[GIVEN DATA]

________

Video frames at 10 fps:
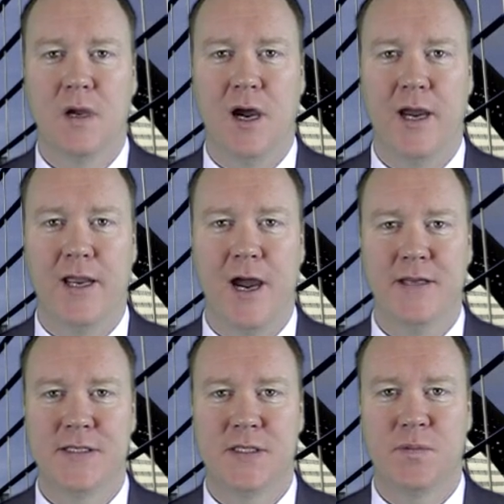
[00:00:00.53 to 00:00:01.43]
Hi
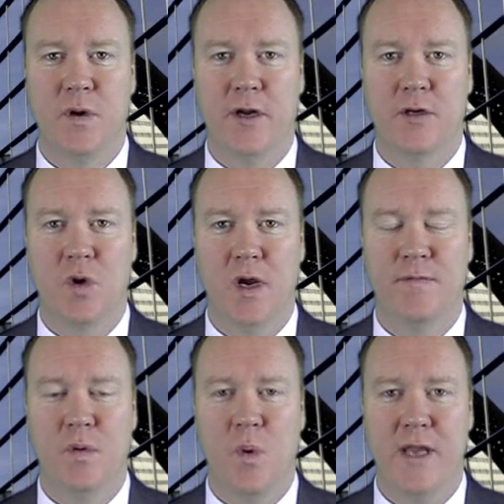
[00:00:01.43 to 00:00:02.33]
guys, this is Vernon Croy
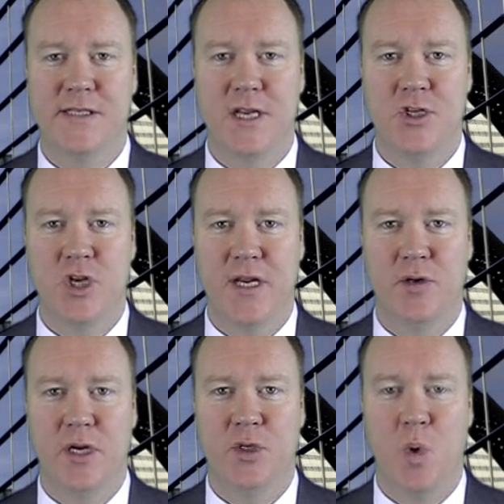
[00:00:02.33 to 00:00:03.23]
for Wednesday,
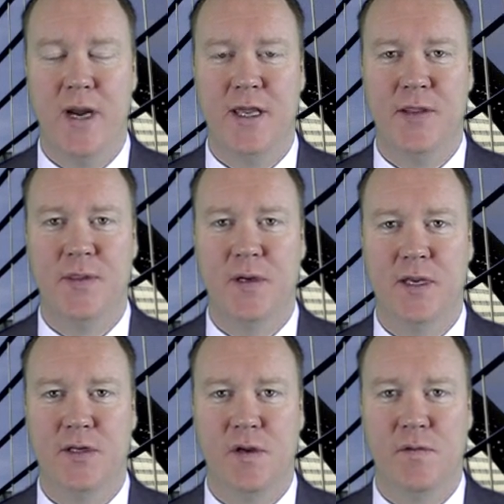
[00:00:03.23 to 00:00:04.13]
January 20th. I'll
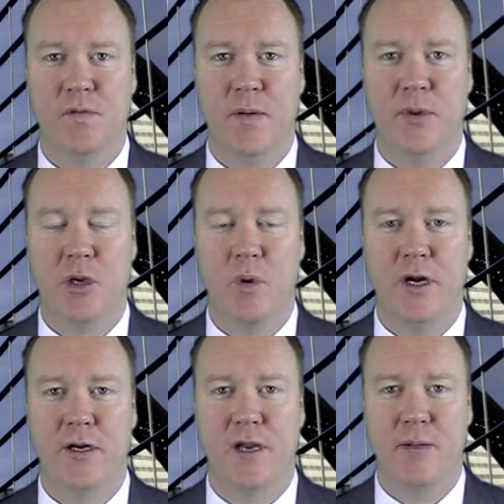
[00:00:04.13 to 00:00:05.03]
get to your free pick
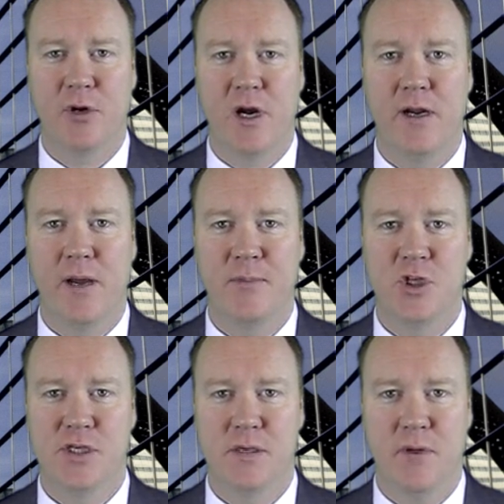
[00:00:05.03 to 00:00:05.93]
winner coming right up
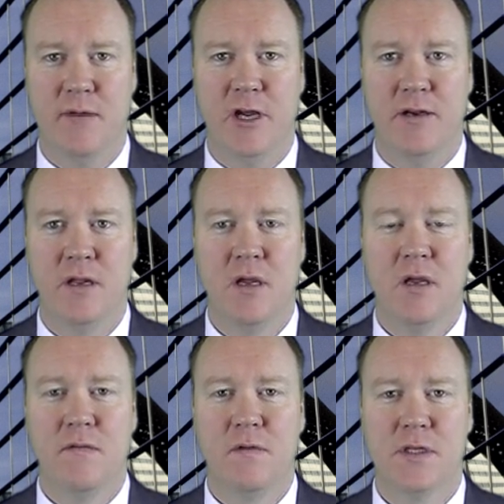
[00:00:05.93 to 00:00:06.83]
in just a moment.
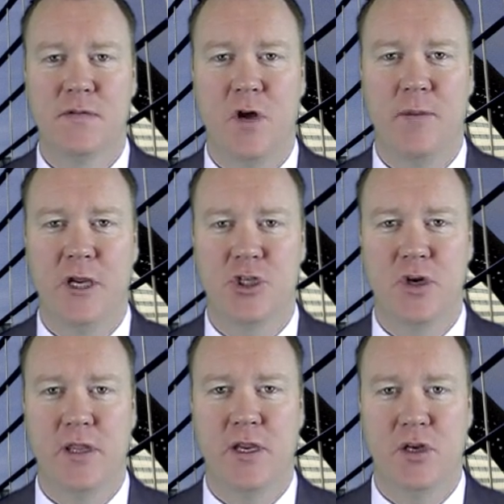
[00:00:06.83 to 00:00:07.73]
First of all, make
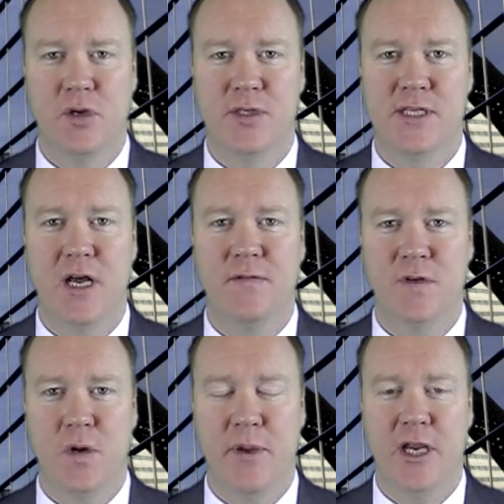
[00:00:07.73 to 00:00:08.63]
sure that you do yourself
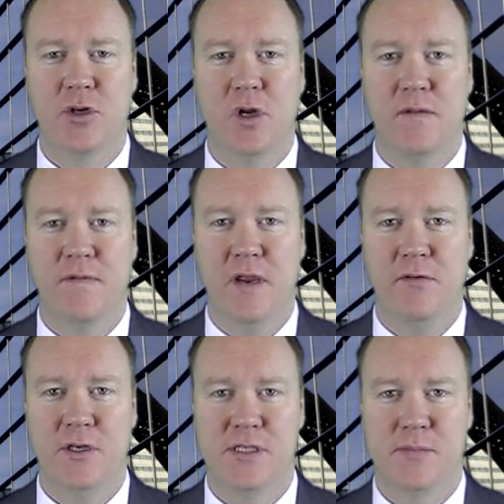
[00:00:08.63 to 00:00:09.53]
and your bankroll a
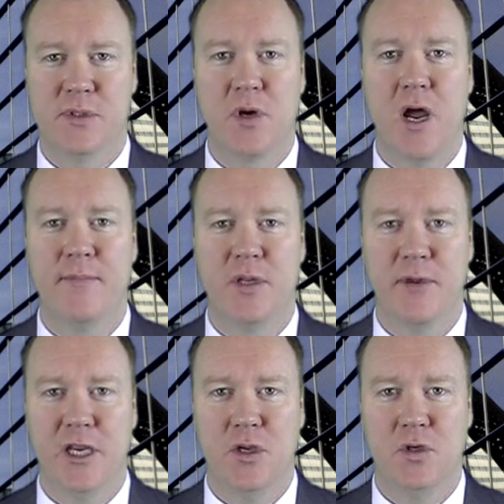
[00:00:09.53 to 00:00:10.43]
favor and subscribe to
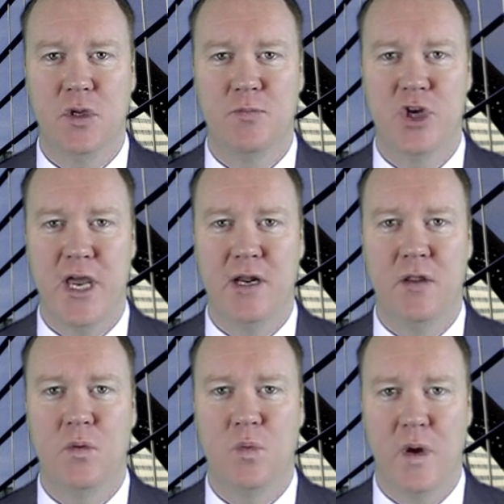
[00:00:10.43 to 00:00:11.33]
my YouTube
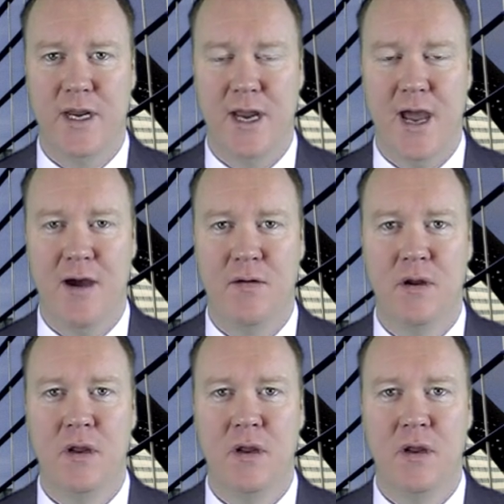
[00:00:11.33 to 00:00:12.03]
channel right now.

________

[WHAT IS REQUIRED]
Repeat the records above exactly, leaving out any pictures they contain.

[RESPONSE TO THIS EXERCISE]
Video frames at 10 fps:
[00:00:00.53 to 00:00:01.43]
Hi
[00:00:01.43 to 00:00:02.33]
guys, this is Vernon Croy
[00:00:02.33 to 00:00:03.23]
for Wednesday,
[00:00:03.23 to 00:00:04.13]
January 20th. I'll
[00:00:04.13 to 00:00:05.03]
get to your free pick
[00:00:05.03 to 00:00:05.93]
winner coming right up
[00:00:05.93 to 00:00:06.83]
in just a moment.
[00:00:06.83 to 00:00:07.73]
First of all, make
[00:00:07.73 to 00:00:08.63]
sure that you do yourself
[00:00:08.63 to 00:00:09.53]
and your bankroll a
[00:00:09.53 to 00:00:10.43]
favor and subscribe to
[00:00:10.43 to 00:00:11.33]
my YouTube
[00:00:11.33 to 00:00:12.03]
channel right now.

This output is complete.